→ **Records supplied**
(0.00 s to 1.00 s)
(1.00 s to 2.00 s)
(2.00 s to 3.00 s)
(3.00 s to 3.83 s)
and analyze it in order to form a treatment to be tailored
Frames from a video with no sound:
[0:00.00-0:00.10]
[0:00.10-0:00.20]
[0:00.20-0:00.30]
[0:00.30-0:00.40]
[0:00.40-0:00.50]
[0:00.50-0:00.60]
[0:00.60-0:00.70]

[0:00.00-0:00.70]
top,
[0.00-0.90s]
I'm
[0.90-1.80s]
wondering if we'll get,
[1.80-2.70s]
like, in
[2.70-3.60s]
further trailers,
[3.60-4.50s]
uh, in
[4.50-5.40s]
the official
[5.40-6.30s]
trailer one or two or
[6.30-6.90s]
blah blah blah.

→ **Prompt**
Would you restate all of the material, word for word?

→ **Answer space**
(0.00 s to 1.00 s)
(1.00 s to 2.00 s)
(2.00 s to 3.00 s)
(3.00 s to 3.83 s)
and analyze it in order to form a treatment to be tailored
Frames from a video with no sound:
[0:00.00-0:00.10]
[0:00.10-0:00.20]
[0:00.20-0:00.30]
[0:00.30-0:00.40]
[0:00.40-0:00.50]
[0:00.50-0:00.60]
[0:00.60-0:00.70]

[0:00.00-0:00.70]
top,
[0.00-0.90s]
I'm
[0.90-1.80s]
wondering if we'll get,
[1.80-2.70s]
like, in
[2.70-3.60s]
further trailers,
[3.60-4.50s]
uh, in
[4.50-5.40s]
the official
[5.40-6.30s]
trailer one or two or
[6.30-6.90s]
blah blah blah.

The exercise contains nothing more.